● **EXERCISE**:
Your output should be the lines from the one with "[00:00:04.00 to 00:00:04.50]" through the last line of the records below, exactly as written, minus the pictures.

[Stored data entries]
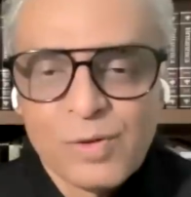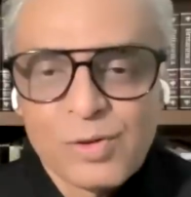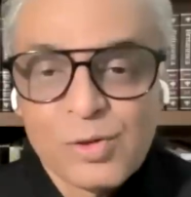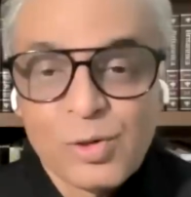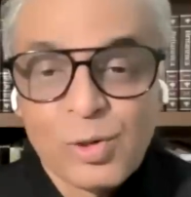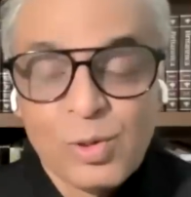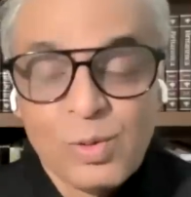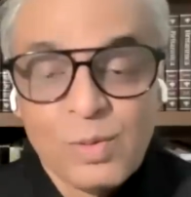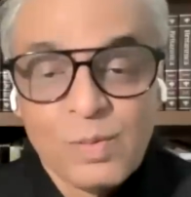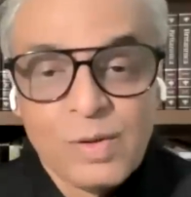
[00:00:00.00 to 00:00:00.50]

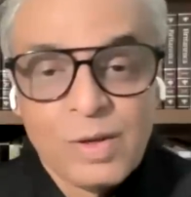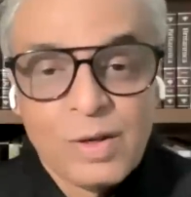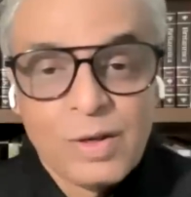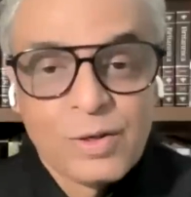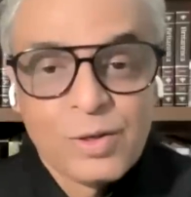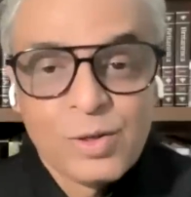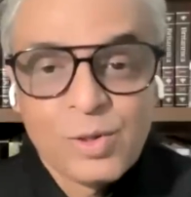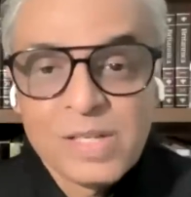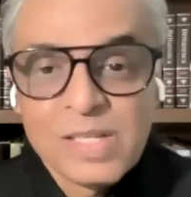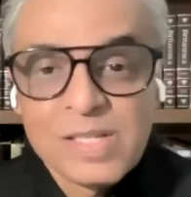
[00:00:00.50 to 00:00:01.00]
So
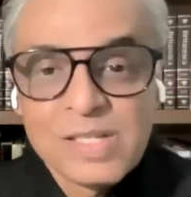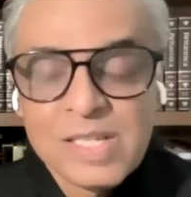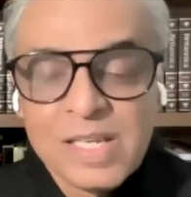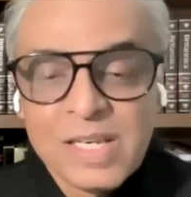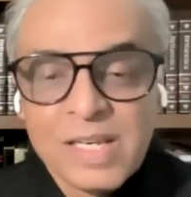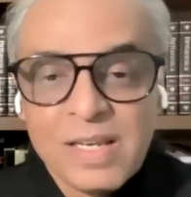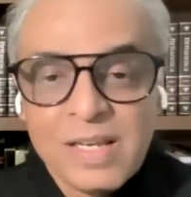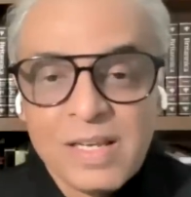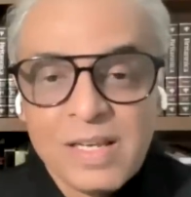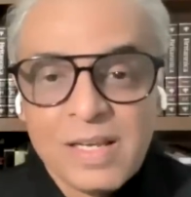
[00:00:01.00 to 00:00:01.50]
you can
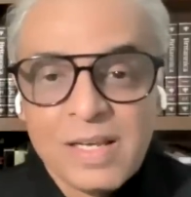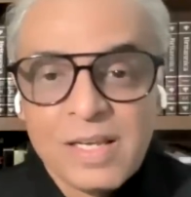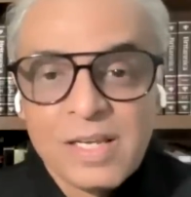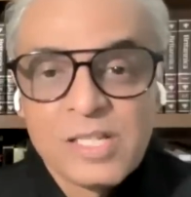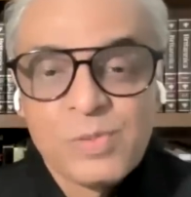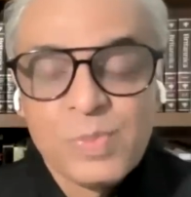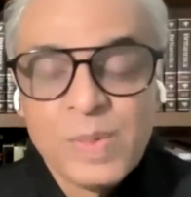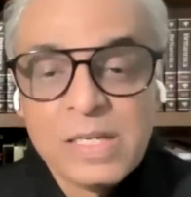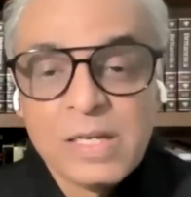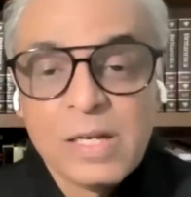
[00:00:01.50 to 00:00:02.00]
say
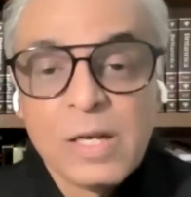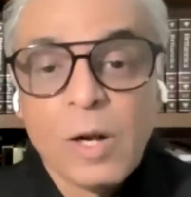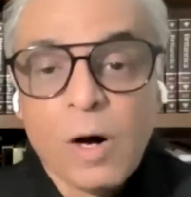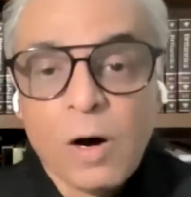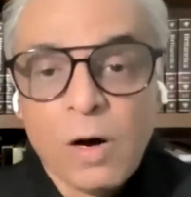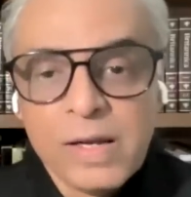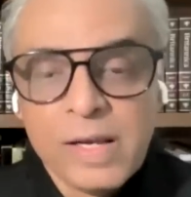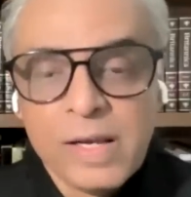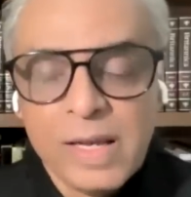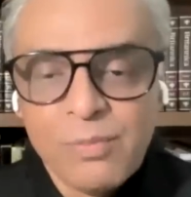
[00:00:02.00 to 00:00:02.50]
it's been a
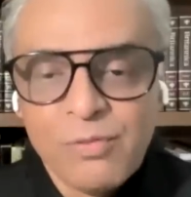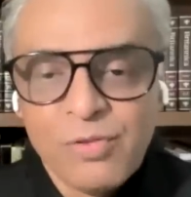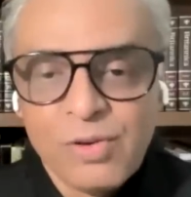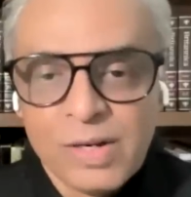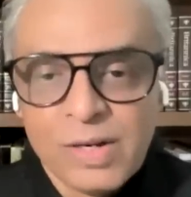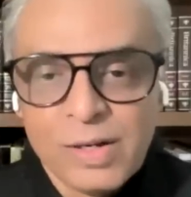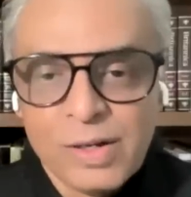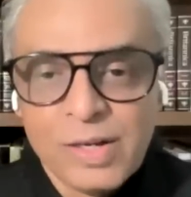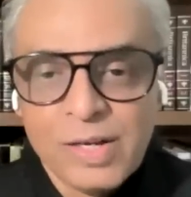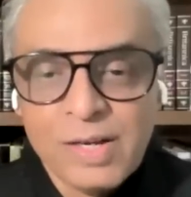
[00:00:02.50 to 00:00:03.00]
long game
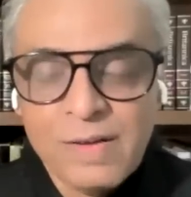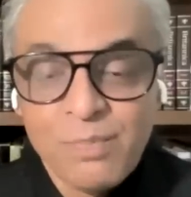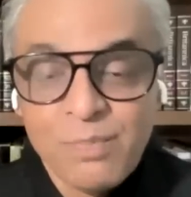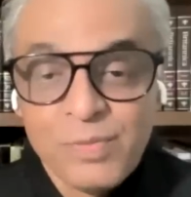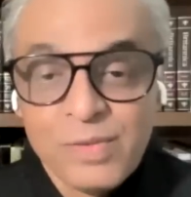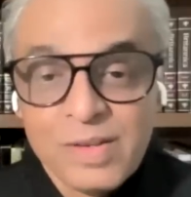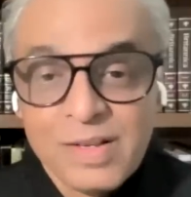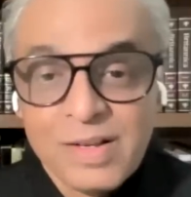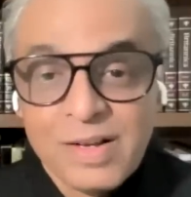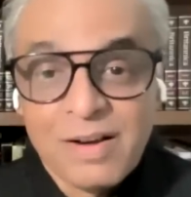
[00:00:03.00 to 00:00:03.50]
for India,
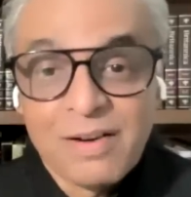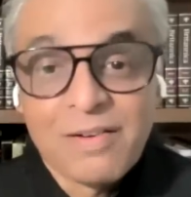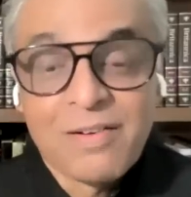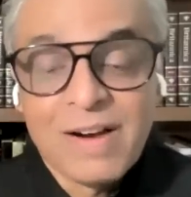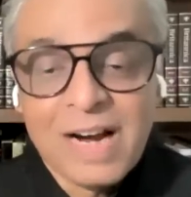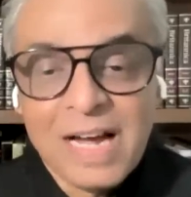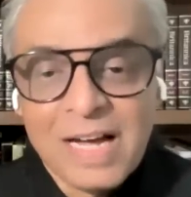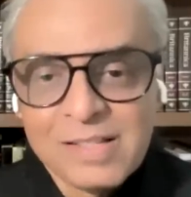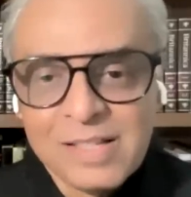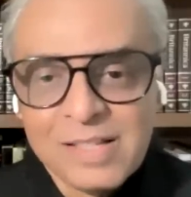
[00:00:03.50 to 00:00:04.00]
a
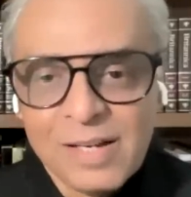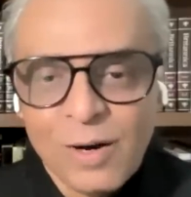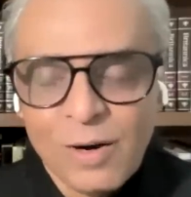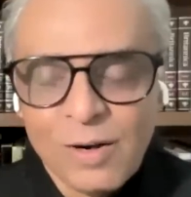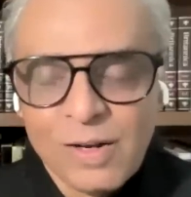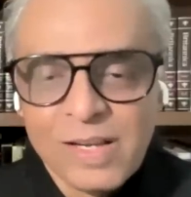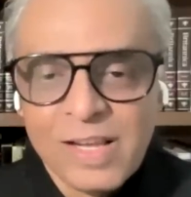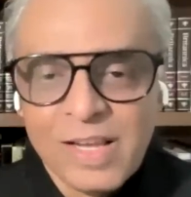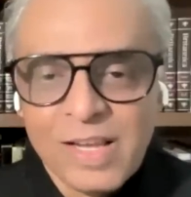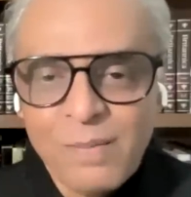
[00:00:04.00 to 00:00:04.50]
rather
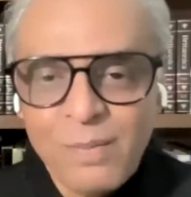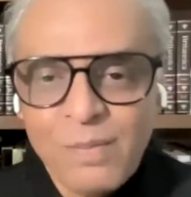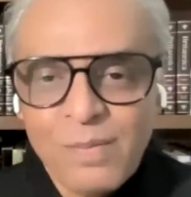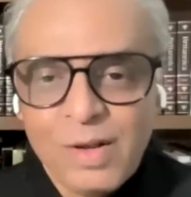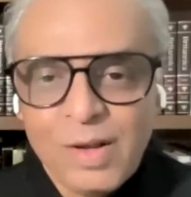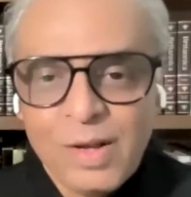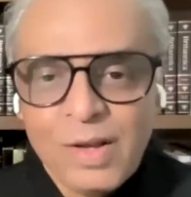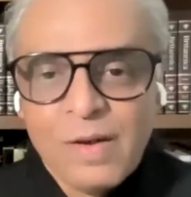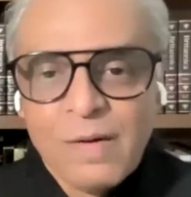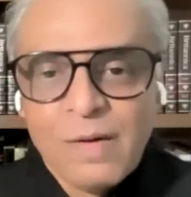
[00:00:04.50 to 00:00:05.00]
long game,
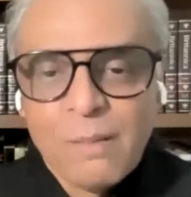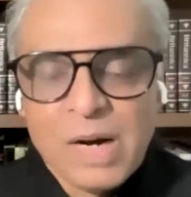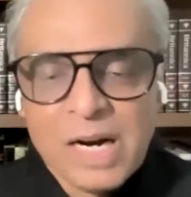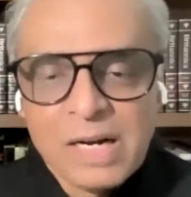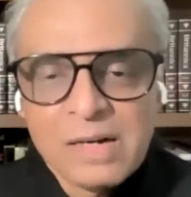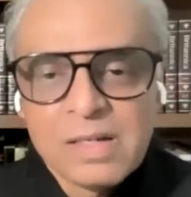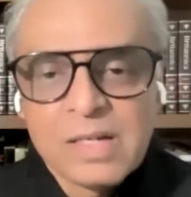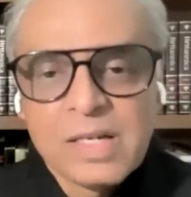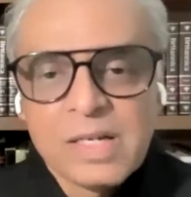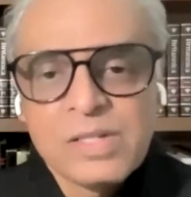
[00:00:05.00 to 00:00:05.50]

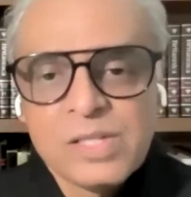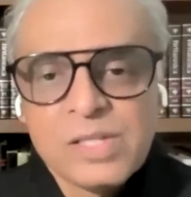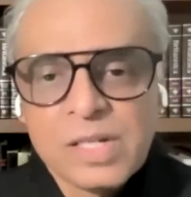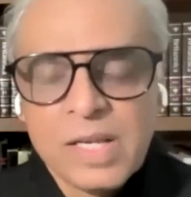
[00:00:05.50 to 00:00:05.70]
but it's a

● **EXPECTED ANSWER**:
[00:00:04.00 to 00:00:04.50]
rather
[00:00:04.50 to 00:00:05.00]
long game,
[00:00:05.00 to 00:00:05.50]

[00:00:05.50 to 00:00:05.70]
but it's a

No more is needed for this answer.